WHAT NEEDS TO BE DONE:
Exactly as they appear, transcribe the entries and skip any pictures.

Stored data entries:
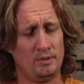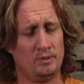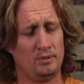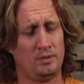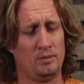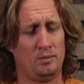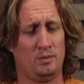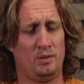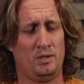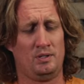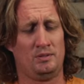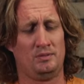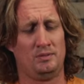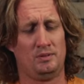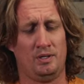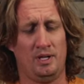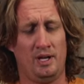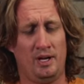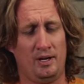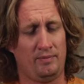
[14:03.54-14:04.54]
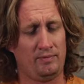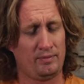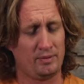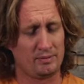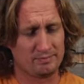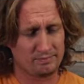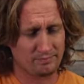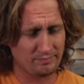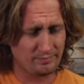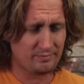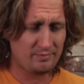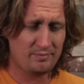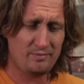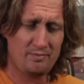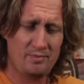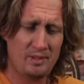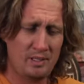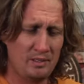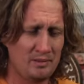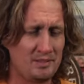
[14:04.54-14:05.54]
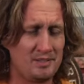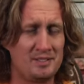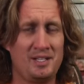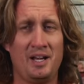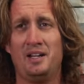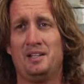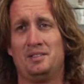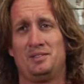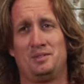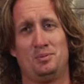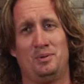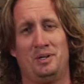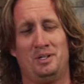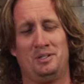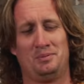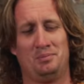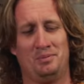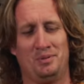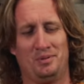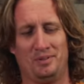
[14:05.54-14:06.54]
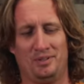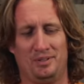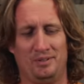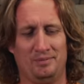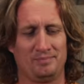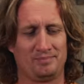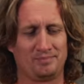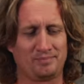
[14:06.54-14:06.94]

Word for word: And the one on the left tastes way smoother,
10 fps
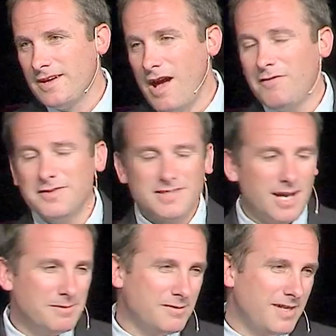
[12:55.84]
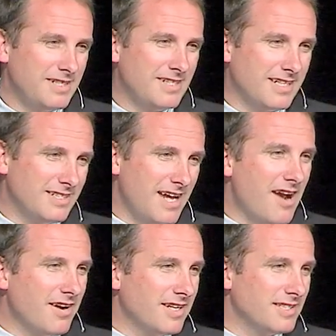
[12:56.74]
Oftentimes, if I detected
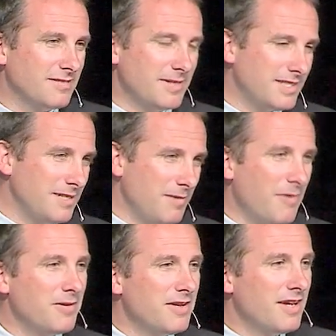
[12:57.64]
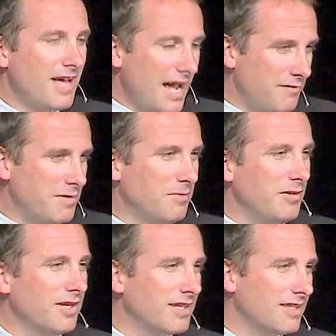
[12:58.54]
arrogance in my team, I would have them
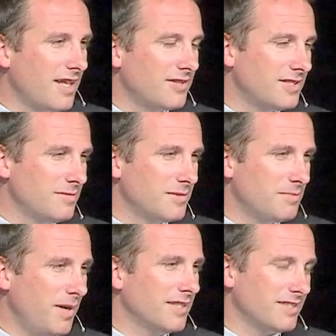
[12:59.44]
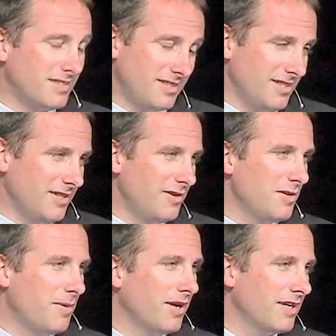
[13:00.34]
look at the other team's bus. It's still there
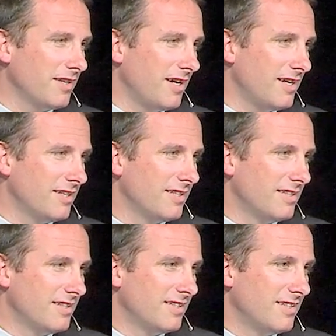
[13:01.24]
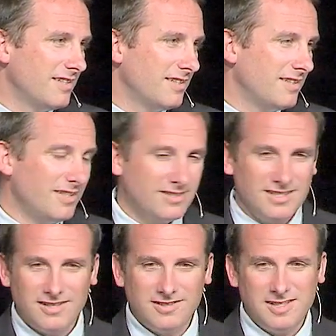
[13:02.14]
in the parking lot. There's
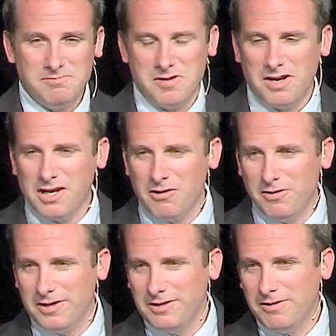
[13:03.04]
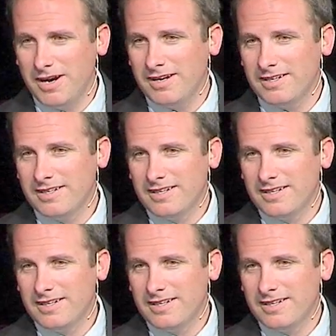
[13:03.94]
the other team. They're not going anywhere.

RESPONSE TO THE EXERCISE:
[14:03.54-14:04.54]
[14:04.54-14:05.54]
[14:05.54-14:06.54]
[14:06.54-14:06.94]

Word for word: And the one on the left tastes way smoother,
10 fps
[12:55.84]
[12:56.74]
Oftentimes, if I detected
[12:57.64]
[12:58.54]
arrogance in my team, I would have them
[12:59.44]
[13:00.34]
look at the other team's bus. It's still there
[13:01.24]
[13:02.14]
in the parking lot. There's
[13:03.04]
[13:03.94]
the other team. They're not going anywhere.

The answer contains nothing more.